The recommendation for medicinal thrombosis prophylaxis in patients with lung cancer remains an individual decision with special consideration of the bleeding risk. In our study, we examined the efficacy of the Khorana risk score to determine VTE, which has traditionally been used for evaluating VTE risk in the ambulatory health care system prior to systemic therapy beginning [41]. Similar to previous findings [8,9,31,46], the Khorana score did not predict the risk of VTE correctly in patients receiving ICIs. We propose that other scores (ONCOTEV or COMPASS-CAT) might be a more convenient tool for thrombosis risk stratification in patients with lung cancer receiving modern treatment and should be tested in prospective studies for a better prophylactic strategy [47,48]. Based on the findings in this and recent studies, it is clear that new thrombotic risk assessment scores for patients with lung tumors should include additional risk factors such as histology and prior VTE.

The risk of ATE was associated with a well-known cardiovascular disease risk factor: smoking status. According to the most recent lung cancer epidemiologic study, quitting smoking improves overall survival, particularly among women [49]. Based on these findings, lung cancer patients should be advised to modify their lifestyle.

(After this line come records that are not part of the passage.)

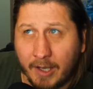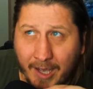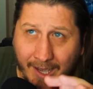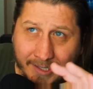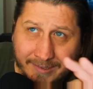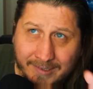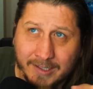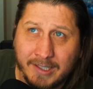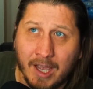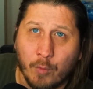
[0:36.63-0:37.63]

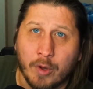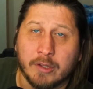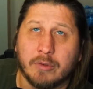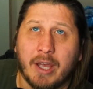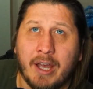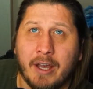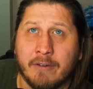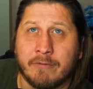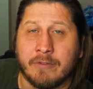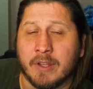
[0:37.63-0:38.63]
ideally, I want to
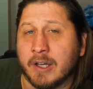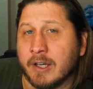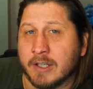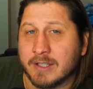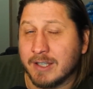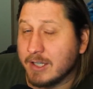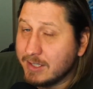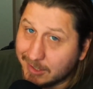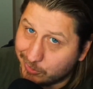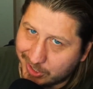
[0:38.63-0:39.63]
have the
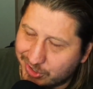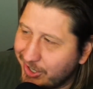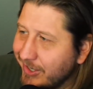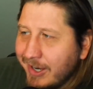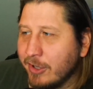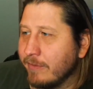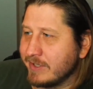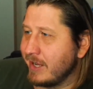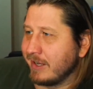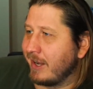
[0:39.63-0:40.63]
sneaky treasure hunter. I love
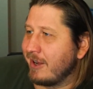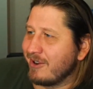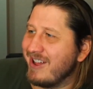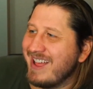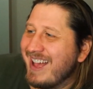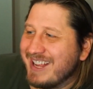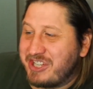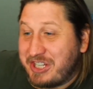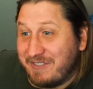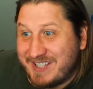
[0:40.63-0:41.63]
saying it. I don't know. I
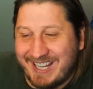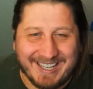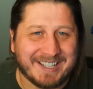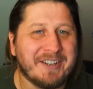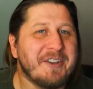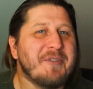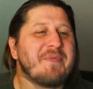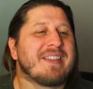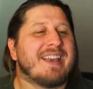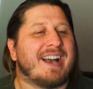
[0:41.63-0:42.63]
just love saying it.
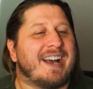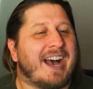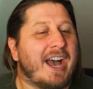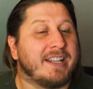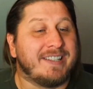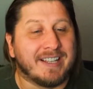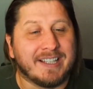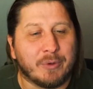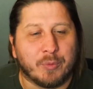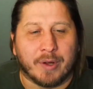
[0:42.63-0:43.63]
Ideally,
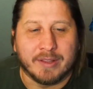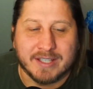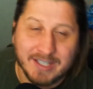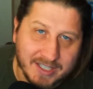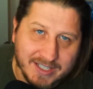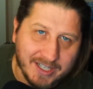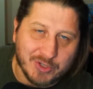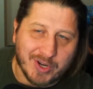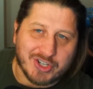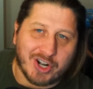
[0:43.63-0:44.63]
I would want the sneaky
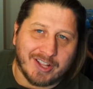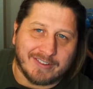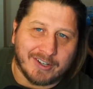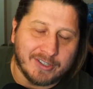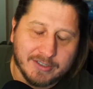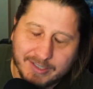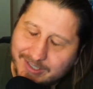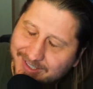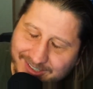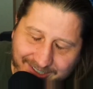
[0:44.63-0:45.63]
treasure hunter.
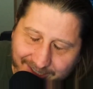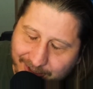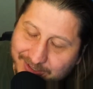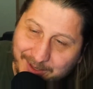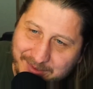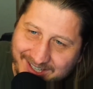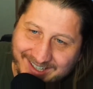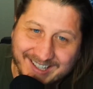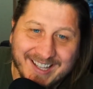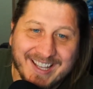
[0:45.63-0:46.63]
I need to stop saying it.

Conflicting data regarding decreased survival subsequent to VTE in cancer patients receiving systemic therapy have been reported in previous research [8,10,19]. In the current study, no significant correlation between the occurrence of thrombosis and OS was observed. Reasons for treatment termination were disease progression, respiratory failure, immune-related adverse events, or infections. In a multivariate analysis, female sex and blood transfusion were associated with poorer survival. Anemia has been linked to poorer survival rates, disease progression, chemotherapy delays, lower anticancer treatment responses, and decreased blood oxygen transport capacity [50].

5. Conclusions

In summary, our patient cohort with advanced lung cancer was at high risk of developing VTE and ATE. The incidence of thrombotic events under platinum-based therapy, ICIs alone, or combined chemoimmunotherapy did not differ significantly. We found that patients with adenocarcinoma and a prior history of VTE had a particularly high risk for VTE. The Khorana score did not predict the risk of VTE in this cohort correctly. Other scores should be tested in prospective studies to determine a better prophylactic strategy, with histology and prior VTE as additional risk factors. The occurrence of thrombotic events had no impact on overall survival.

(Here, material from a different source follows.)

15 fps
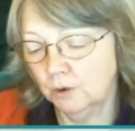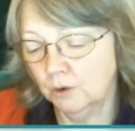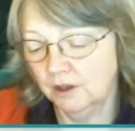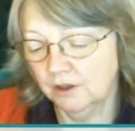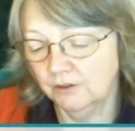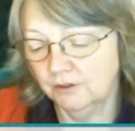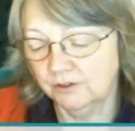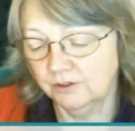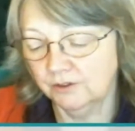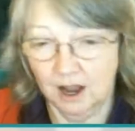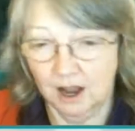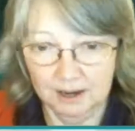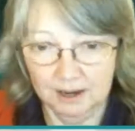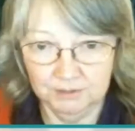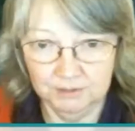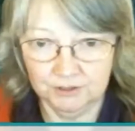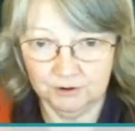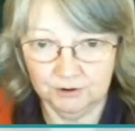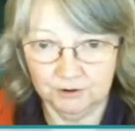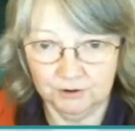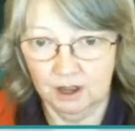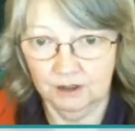Gaia Mother
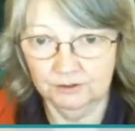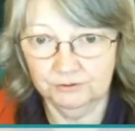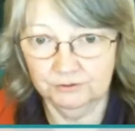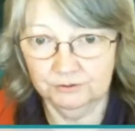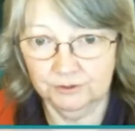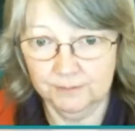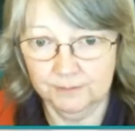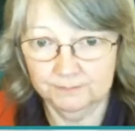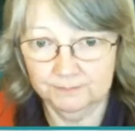Earth, which is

The study has significant limitations, including its retrospective single-center design and confounding bias. Patients who had received antithrombotic drugs at the baseline were not excluded. Further prospective studies are required to identify risk factors and biomarkers to more completely comprehend and foresee the risk of VTE and ATE in patients receiving contemporary lung cancer treatment.